I’ve never been any good at horror, even its campier forms. i caught a clip the silence of the Lambs Decades ago and never had the courage to watch the entire movie. In sixth grade, Sweeney Todd Kept me awake for weeks. and a [cough] A perfectly reasonable number of years ago, I made this into a 40-minute film called teeth Before I have to…extricate myself. So, even though my big girl ego told me I’d be fine, there was still some trepidation in my id that I told Anna K. Jacobs (book and music) and Michael R. Took their seats to new music written by Jackson. (The book and song) is based on a 2007 film that I was never able to finish. Then, the house lights went black, the banner emblazoned with the show’s name on the stage – covered in blood – began fluttering to the ground, and it took all of 30 seconds for my nerves to turn into excitement. Under the claws-out direction of Sarah Benson, teeth Feels like the musical equivalent of spike-covered driving mad Max Car in the desert while being chased by the Boys of War on the way to Valhalla. this is a rush -And it’s also an in-depth examination of the actual repression of Christofascist ideology in America.

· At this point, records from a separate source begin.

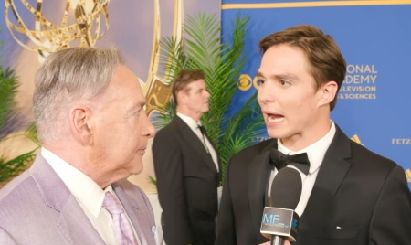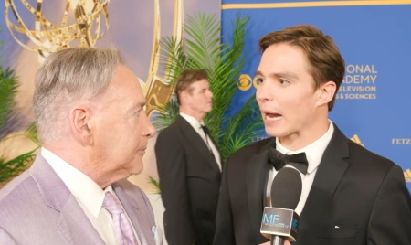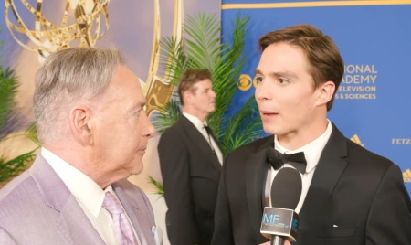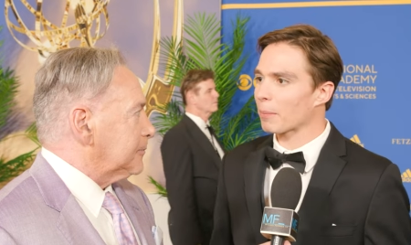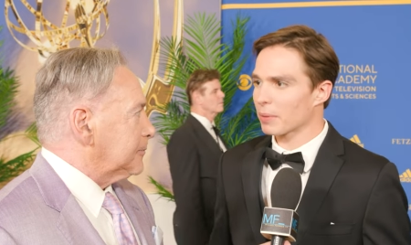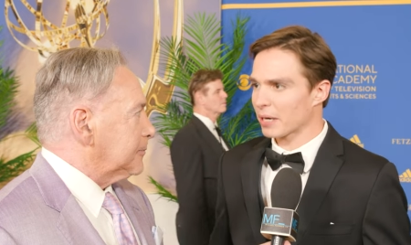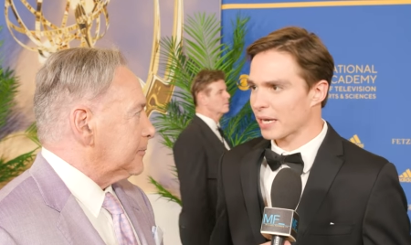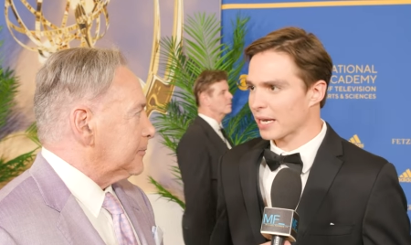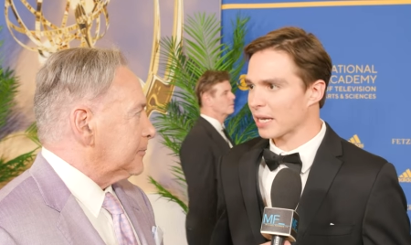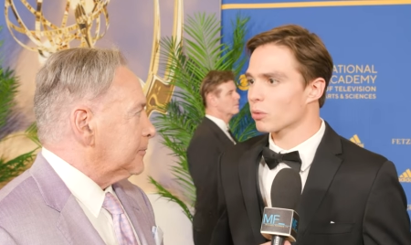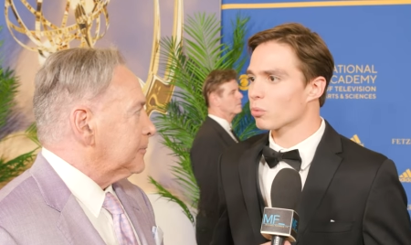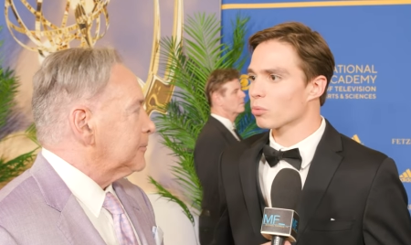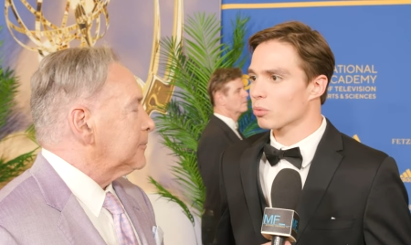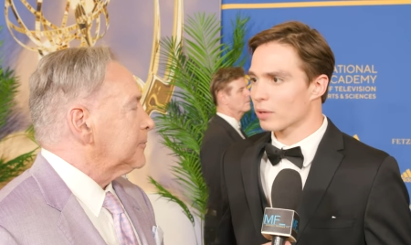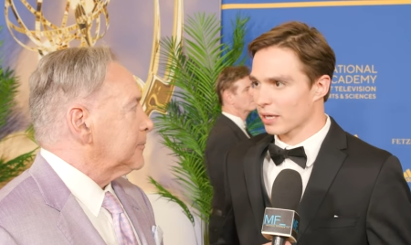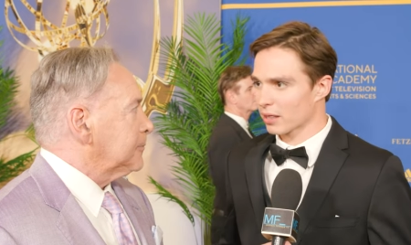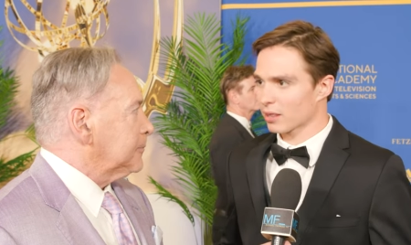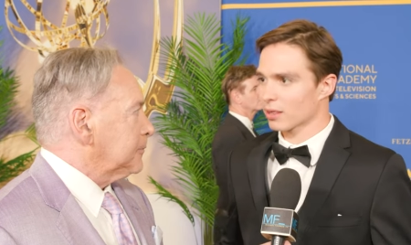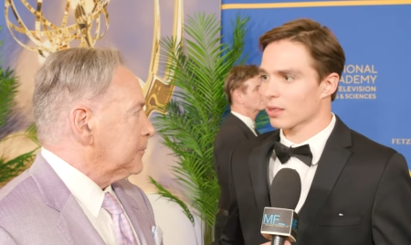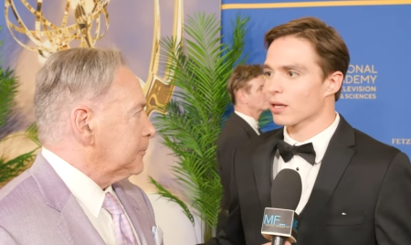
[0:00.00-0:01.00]
Speaker 1: happening
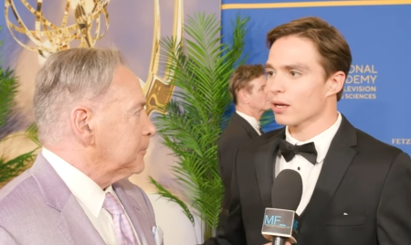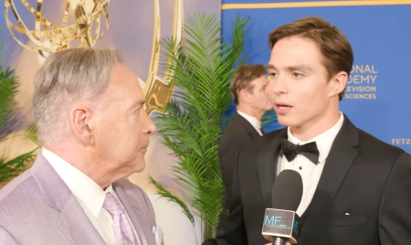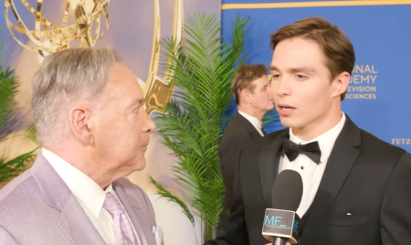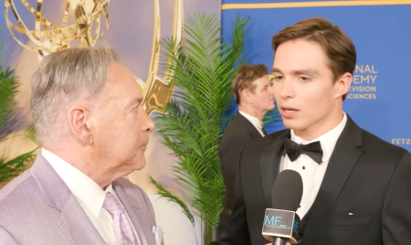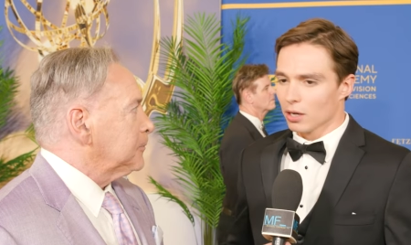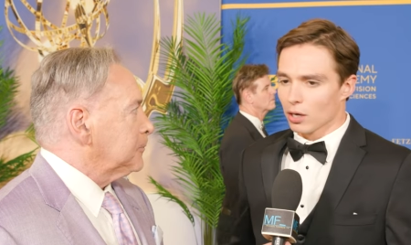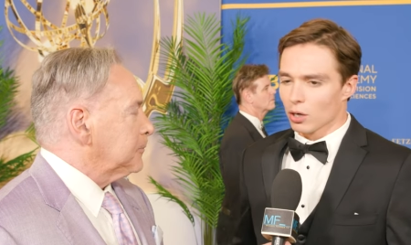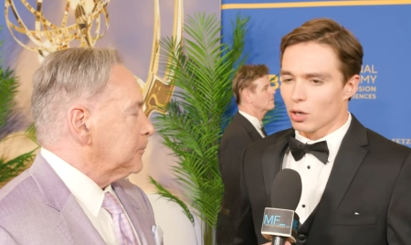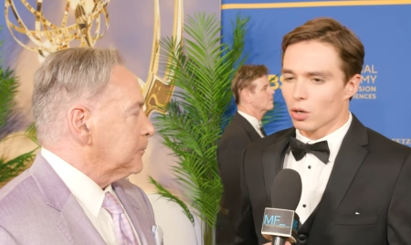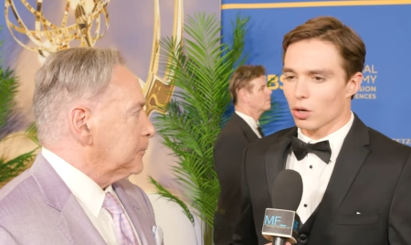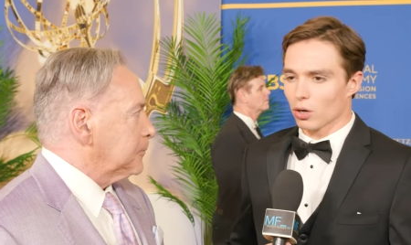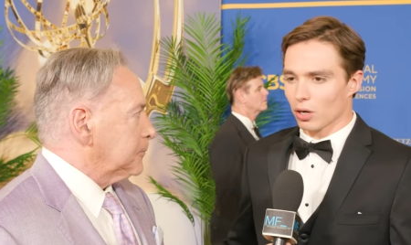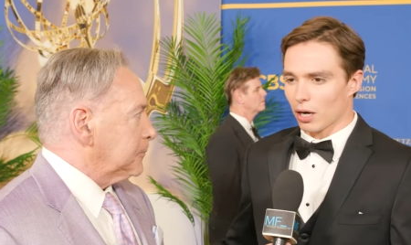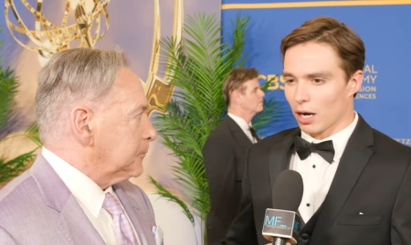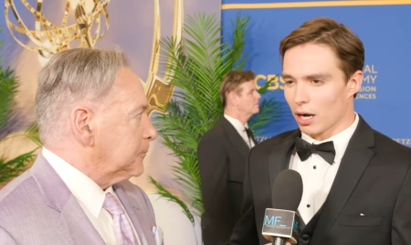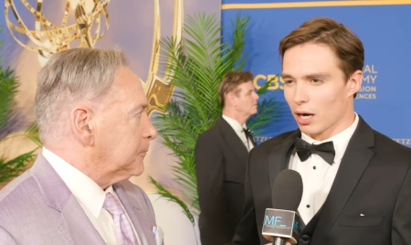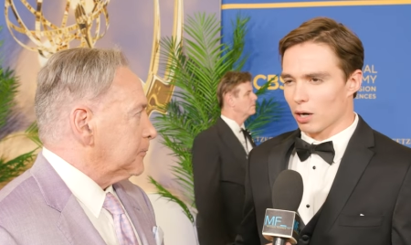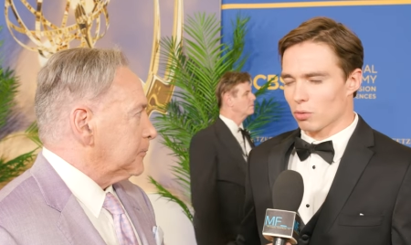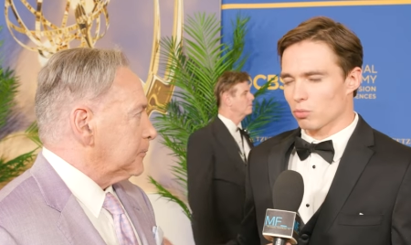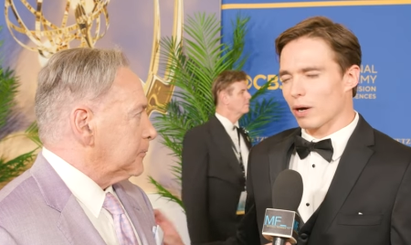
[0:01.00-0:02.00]
with
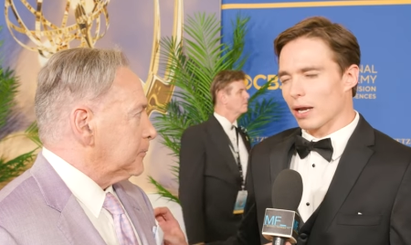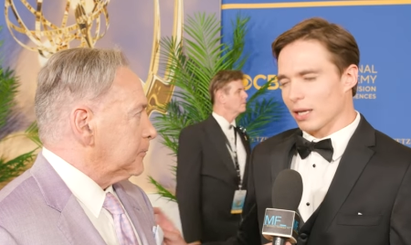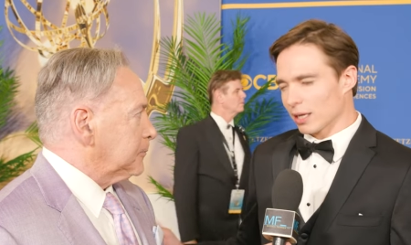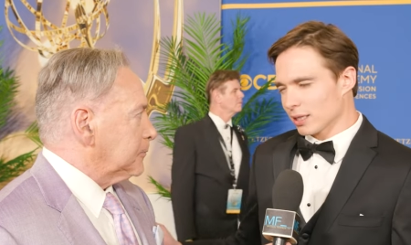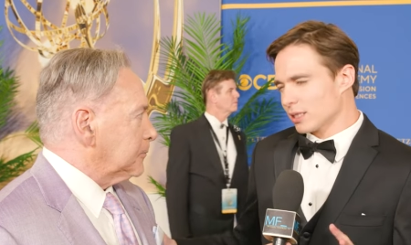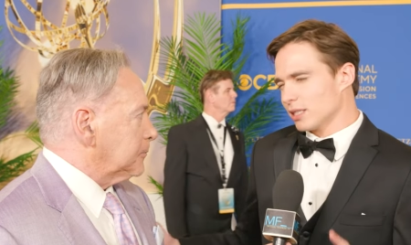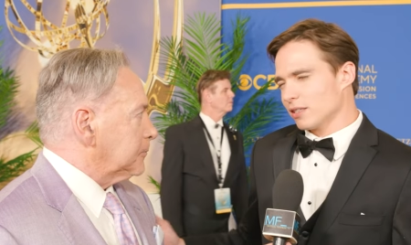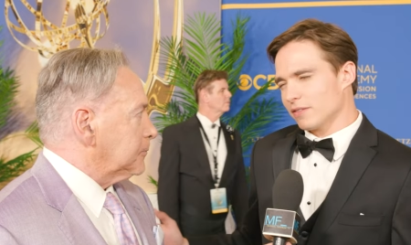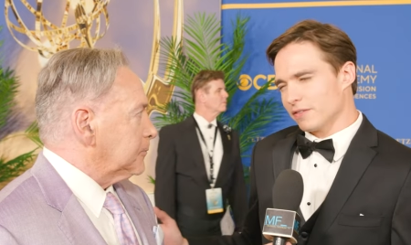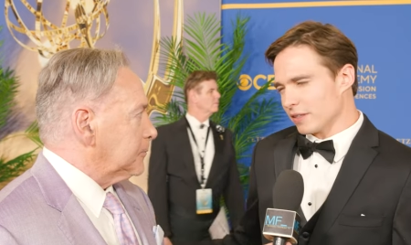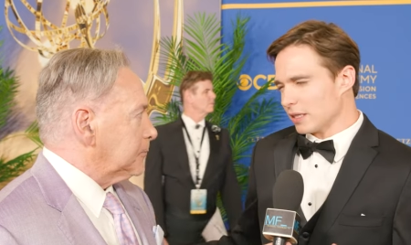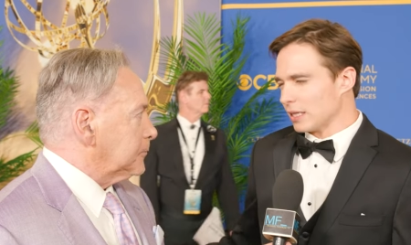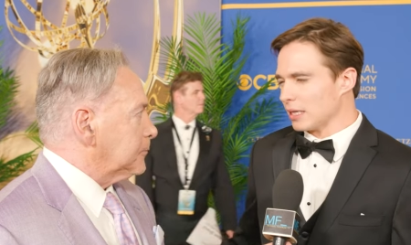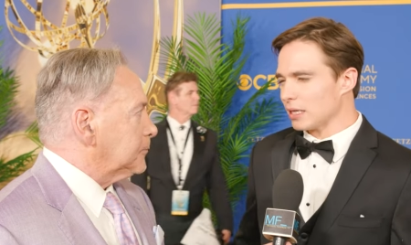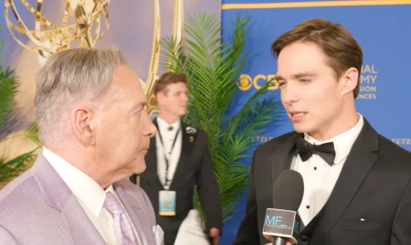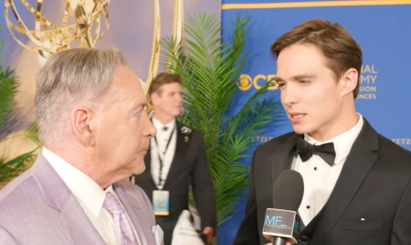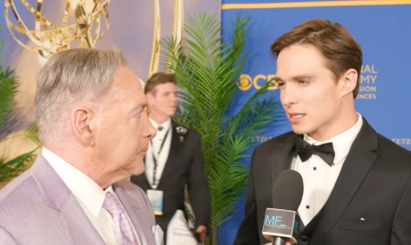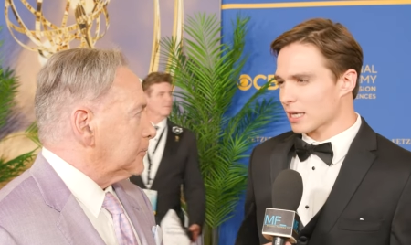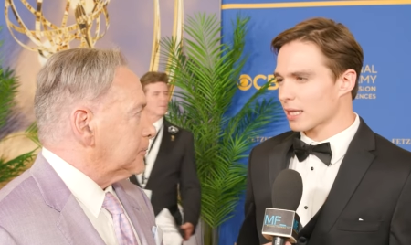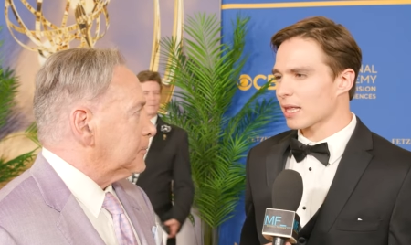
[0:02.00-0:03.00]
uh, relative
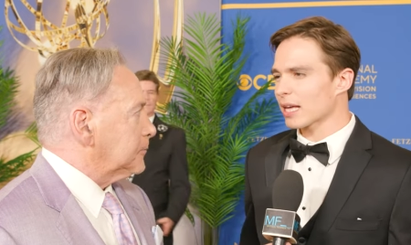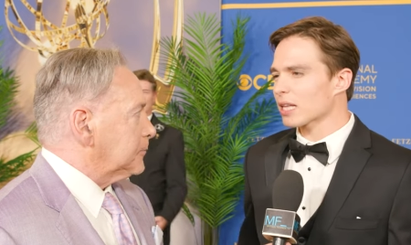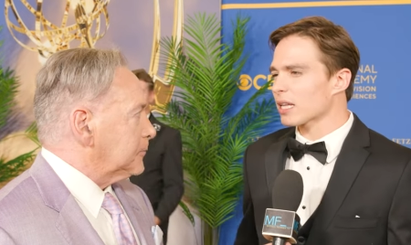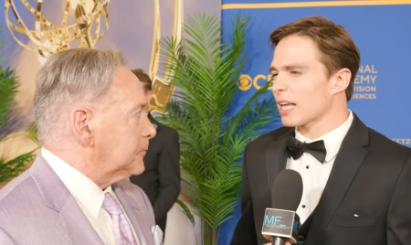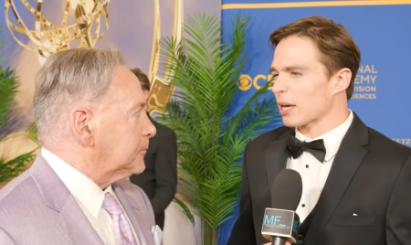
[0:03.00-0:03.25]
ease, I think.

terror of teeth Works on two levels: There are terrifying events – which are enjoyable because they’re imaginary – and then there are thoughts, which are infinitely scarier because they’re nothing. We’re in New Testament Village, a Christian community indirectly located somewhere in Central America, and our heroine, Dawn O’Keefe (the phenomenal Alice Allen Lewis), is shaken, because His See, as the leader of the “Promise Keeper Girls” puts it, one of their number has “let the enemy corrupt their minds.” As the extremely charismatic leader of Don’s congregation, known only as the Pastor, no one could be better than Steven Pasquale – square-jawed, wild-eyed, and unafraid to look brilliantly at the scenery, he is in the element as he plays into a handheld mic, “Lady? Where is your fig leaf? Woman? Where is your shame?!?Don’s group, “PKG”, is a group of high-school girls who, in the words of the pastor, have committed themselves “exclusively”. very nice The message of women empowerment through sexual purity.” They wear rings and walk the walk, and now they’re all burning in the fire of divine judgment aimed at their former sister, the sorely absent Amy Sue Pearson. Why? “Because,” screams Promise Keeper girl Trisha (the wonderful Jenna Rose Husley), “Amy Sue got herself pregnant!” It’s perfectly phrased. Later we are told that Mary was “conceived with child by God the Father.”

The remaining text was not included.